▸ Exercise
Leaving all pictures aside, write out the records below precisely as given.

[Data shown]

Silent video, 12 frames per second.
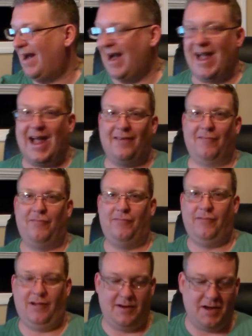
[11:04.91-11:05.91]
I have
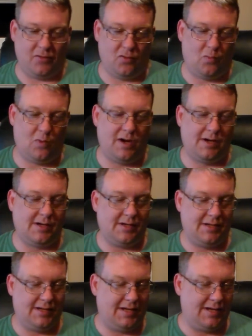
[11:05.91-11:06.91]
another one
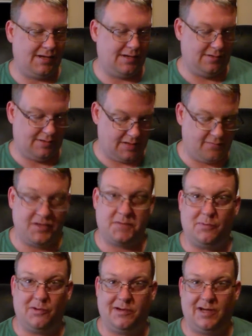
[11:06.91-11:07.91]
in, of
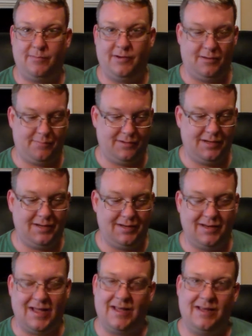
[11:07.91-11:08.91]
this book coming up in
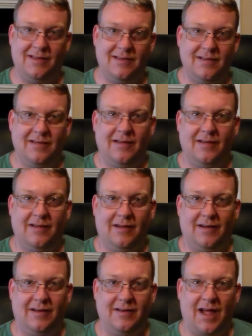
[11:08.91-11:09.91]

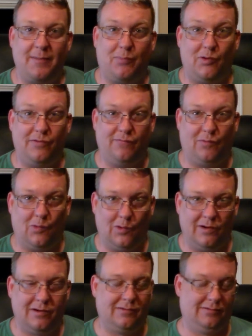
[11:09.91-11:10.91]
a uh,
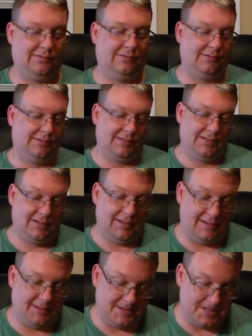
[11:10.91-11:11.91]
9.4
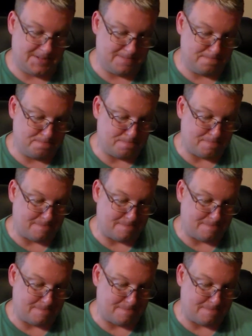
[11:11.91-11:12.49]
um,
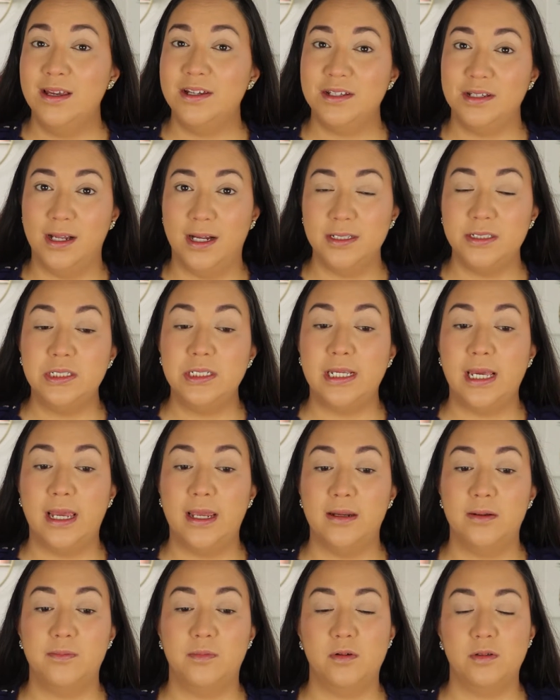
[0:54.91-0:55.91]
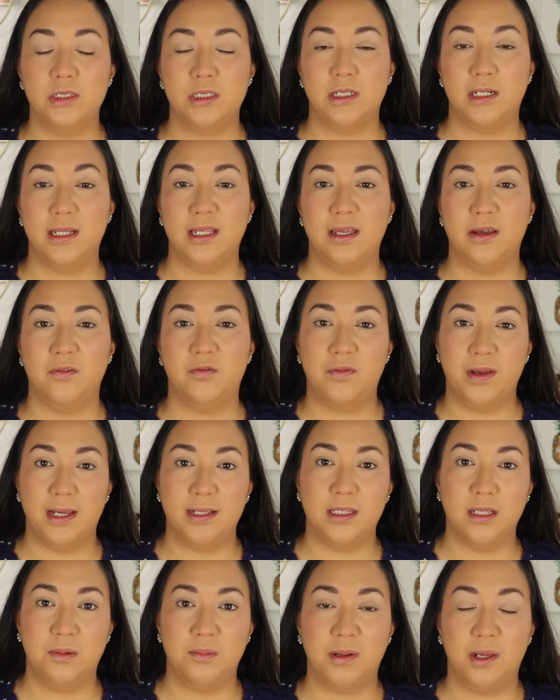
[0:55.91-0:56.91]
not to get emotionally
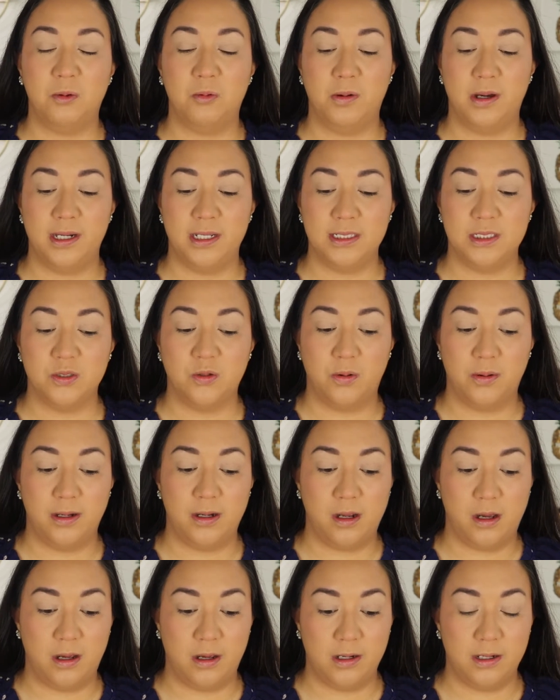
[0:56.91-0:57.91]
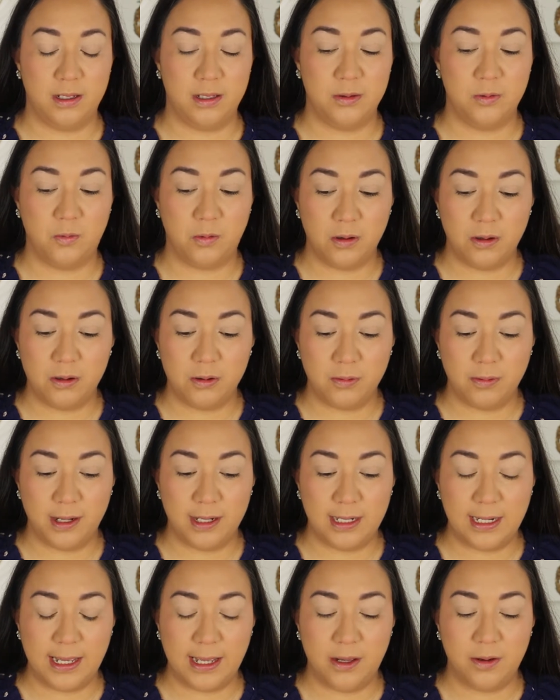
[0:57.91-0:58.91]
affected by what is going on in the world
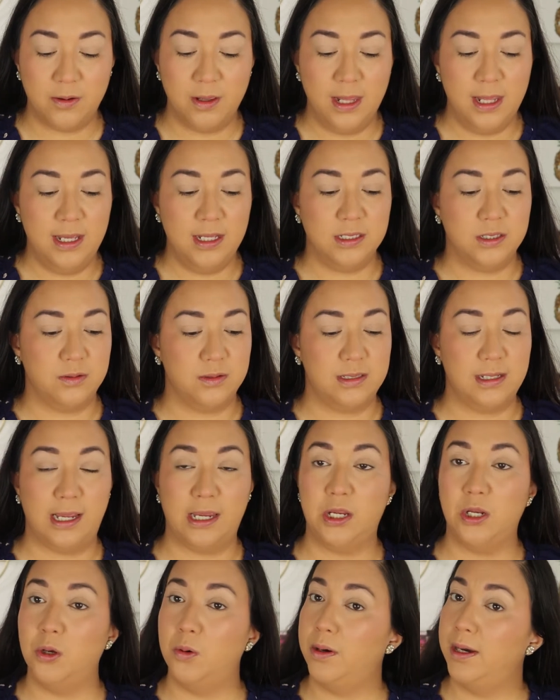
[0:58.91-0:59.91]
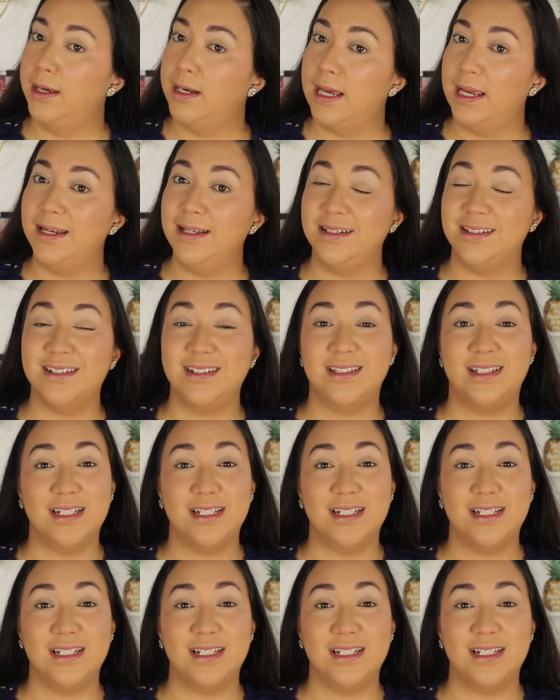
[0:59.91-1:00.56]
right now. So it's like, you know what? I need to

[/Data shown]

▸ Expected answer
Silent video, 12 frames per second.
[11:04.91-11:05.91]
I have
[11:05.91-11:06.91]
another one
[11:06.91-11:07.91]
in, of
[11:07.91-11:08.91]
this book coming up in
[11:08.91-11:09.91]

[11:09.91-11:10.91]
a uh,
[11:10.91-11:11.91]
9.4
[11:11.91-11:12.49]
um,
[0:54.91-0:55.91]
[0:55.91-0:56.91]
not to get emotionally
[0:56.91-0:57.91]
[0:57.91-0:58.91]
affected by what is going on in the world
[0:58.91-0:59.91]
[0:59.91-1:00.56]
right now. So it's like, you know what? I need to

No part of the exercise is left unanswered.